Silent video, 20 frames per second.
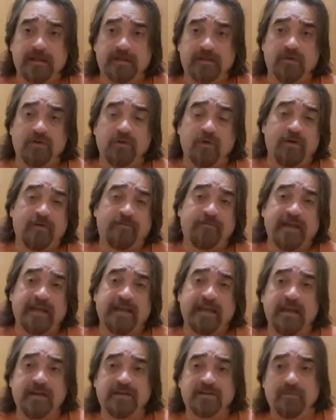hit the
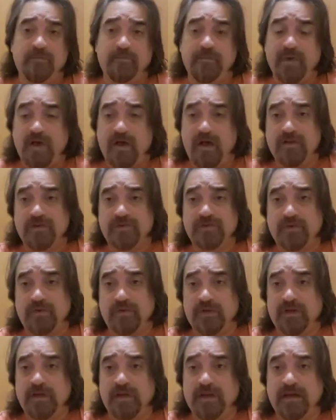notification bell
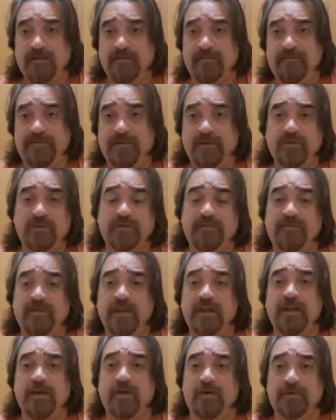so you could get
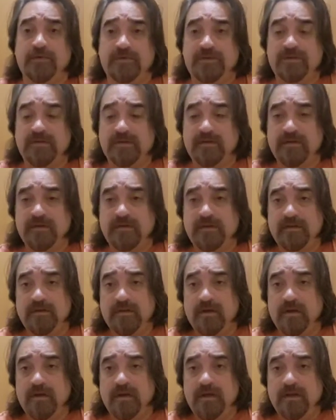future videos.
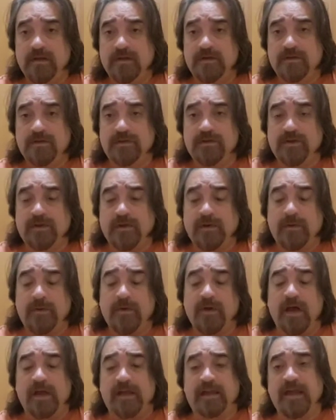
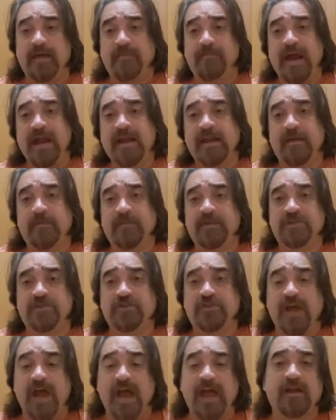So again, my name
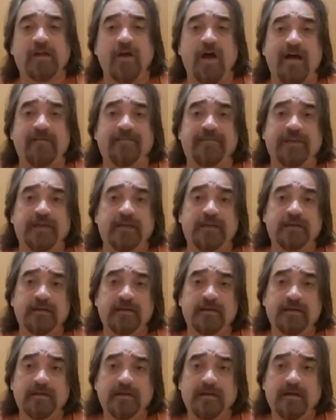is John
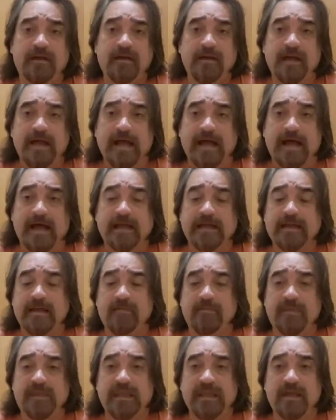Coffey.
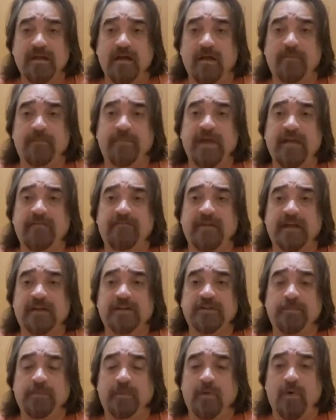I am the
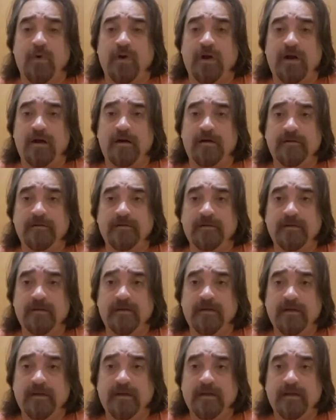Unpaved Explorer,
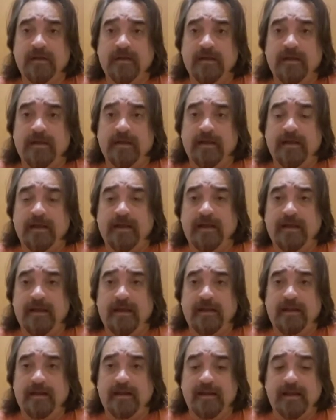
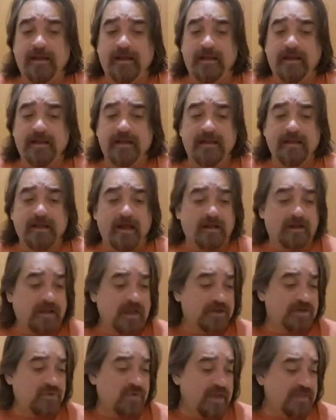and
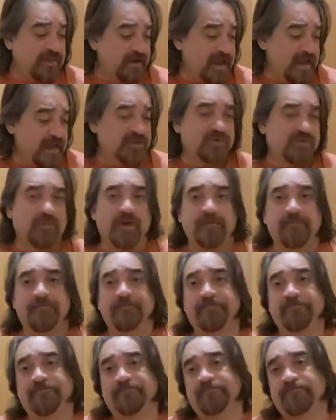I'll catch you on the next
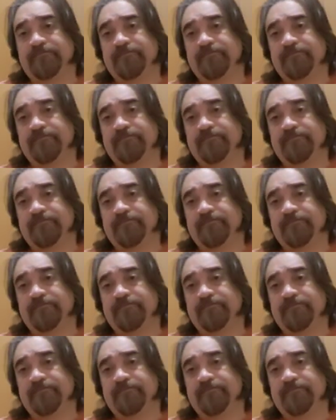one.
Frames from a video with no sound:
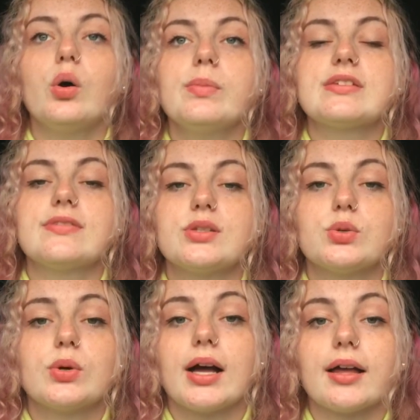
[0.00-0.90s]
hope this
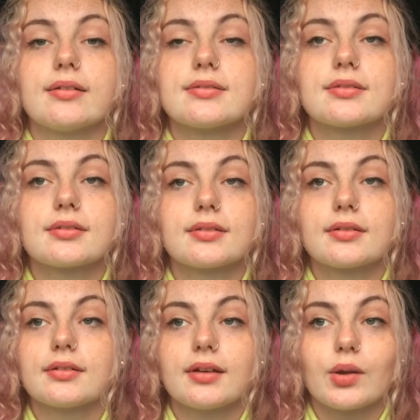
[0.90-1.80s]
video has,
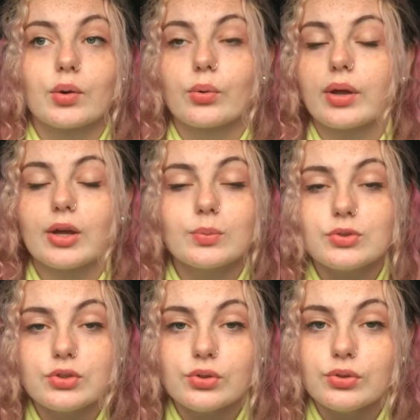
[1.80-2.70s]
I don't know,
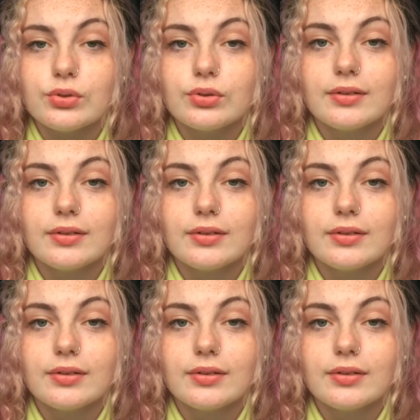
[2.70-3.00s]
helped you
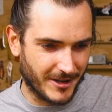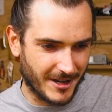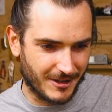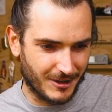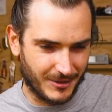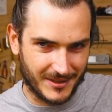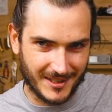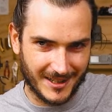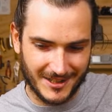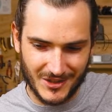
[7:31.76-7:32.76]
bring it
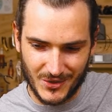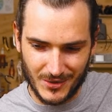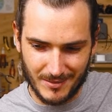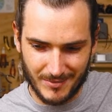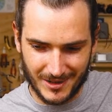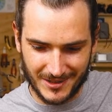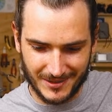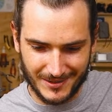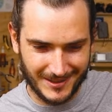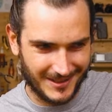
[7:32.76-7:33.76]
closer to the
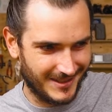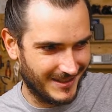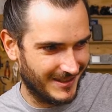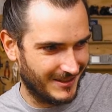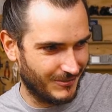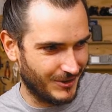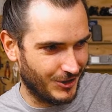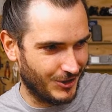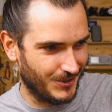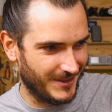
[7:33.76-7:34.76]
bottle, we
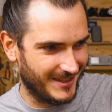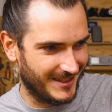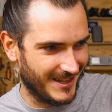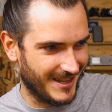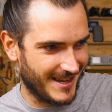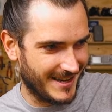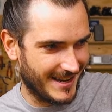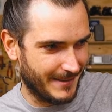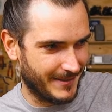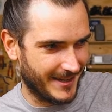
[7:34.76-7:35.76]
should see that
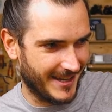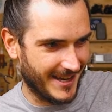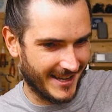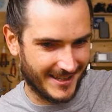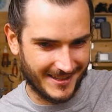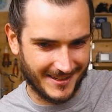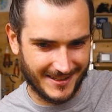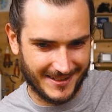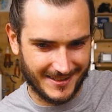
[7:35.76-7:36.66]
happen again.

○ ○ ○ ○

_DESCRIPTION OF THE TASK_
Starting with the line containing "[7:32.76-7:33.76]" and ending with the last line of the records above, write out each line exactly; no pictures.

_EXERCISE SOLUTION_
[7:32.76-7:33.76]
closer to the
[7:33.76-7:34.76]
bottle, we
[7:34.76-7:35.76]
should see that
[7:35.76-7:36.66]
happen again.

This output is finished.